Public health officials are piling up the pressure on the U.S. government to hastily regulate and bar access to e-cigarettes after new research data showed use tripled among high school and middle school teens last year.
The data released by the Centers for Disease Control and Prevention on Thursday raised worries among health authorities who warn e-cigarettes will build a new generation of nicotine addicts who will eventually turn to smoking conventional cigarettes.
Cigarette use fell more than a quarter over the same period. E-cigarette advocates explained the data could indicate e-cigarettes are steering young people away from traditional cigarettes, a theory denied by tobacco control advocates.
The Food and Drug Administration is the regulatory body of cigarettes, smokeless tobacco and roll-your-own tobacco. It proposed to expand its authority to e-cigarettes, among other products, in 2014.
FDA spokesman Michael Felberbaum announced on Friday the agency is “moving forward to finalize the rule.” Its purpose is to release it in June, but a delay is very probable. The agency was sent more than 135,000 public comments on the move and must review them all, in accordance to the law.
The proposal must be reviewed by the Department of Health and Human Services. The next step is the approval of the White House’s Office of Management and Budget, which studies the potential economic consequences of the new regulation.
OMB has not yet obtained the rule, and when it does, it has at least 90 days to approve it.
The proposal would prohibit the sale of e-cigarettes to people who are under the age of 18. Also, approval of new products will require FDA approval. Public health officials have also demanded a ban on flavored tobacco products, but also on internet sales and television advertising, which they claim attract children.
The agency has announced the rule would be the first step in a series of potential future rulings.

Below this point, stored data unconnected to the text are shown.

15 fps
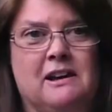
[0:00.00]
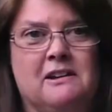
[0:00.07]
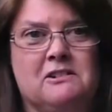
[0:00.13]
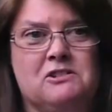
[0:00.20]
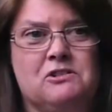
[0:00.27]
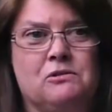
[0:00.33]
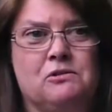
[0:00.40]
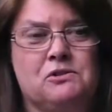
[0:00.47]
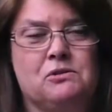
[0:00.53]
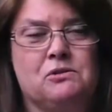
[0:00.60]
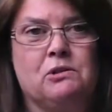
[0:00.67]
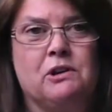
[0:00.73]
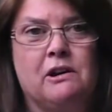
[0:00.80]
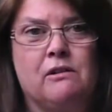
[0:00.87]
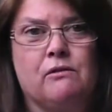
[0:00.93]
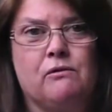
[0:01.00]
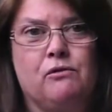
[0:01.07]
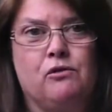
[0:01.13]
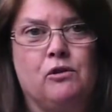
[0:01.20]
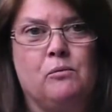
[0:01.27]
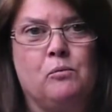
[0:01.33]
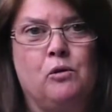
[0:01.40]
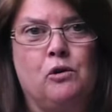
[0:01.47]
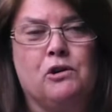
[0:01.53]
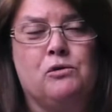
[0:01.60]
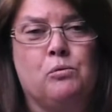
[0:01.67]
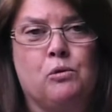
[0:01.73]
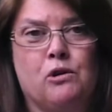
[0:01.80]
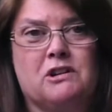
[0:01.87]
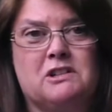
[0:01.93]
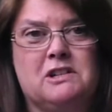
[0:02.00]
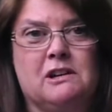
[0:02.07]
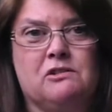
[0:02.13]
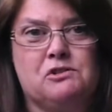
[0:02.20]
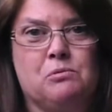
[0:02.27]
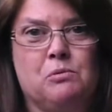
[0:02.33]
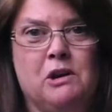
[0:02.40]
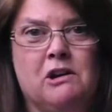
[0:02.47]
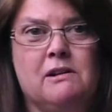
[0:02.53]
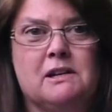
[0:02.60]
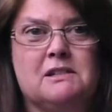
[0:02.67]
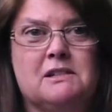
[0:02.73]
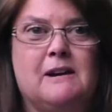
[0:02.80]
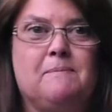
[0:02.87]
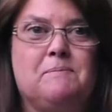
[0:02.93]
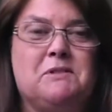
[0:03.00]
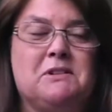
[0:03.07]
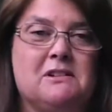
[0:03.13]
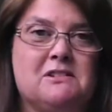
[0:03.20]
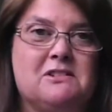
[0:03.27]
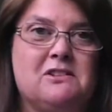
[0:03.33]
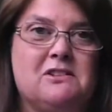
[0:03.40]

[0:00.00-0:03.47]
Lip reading: Canada also learned from what had worked elsewhere and adapted it to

Some states are moving to set restrictions of their own. Democratic Senator Barbara Boxer pushed forward a proposed legislation that would offer the Federal Trade Commission the right to determine what constitutes marketing to children, a step which would allow the FTC to collaborate with states’ attorneys general to impose bans.
At least 43 states have laws that restrict e-cigarettes sales to minors and some are targeting to incorporate e-cigarettes into clean air acts that ban smoking in public places.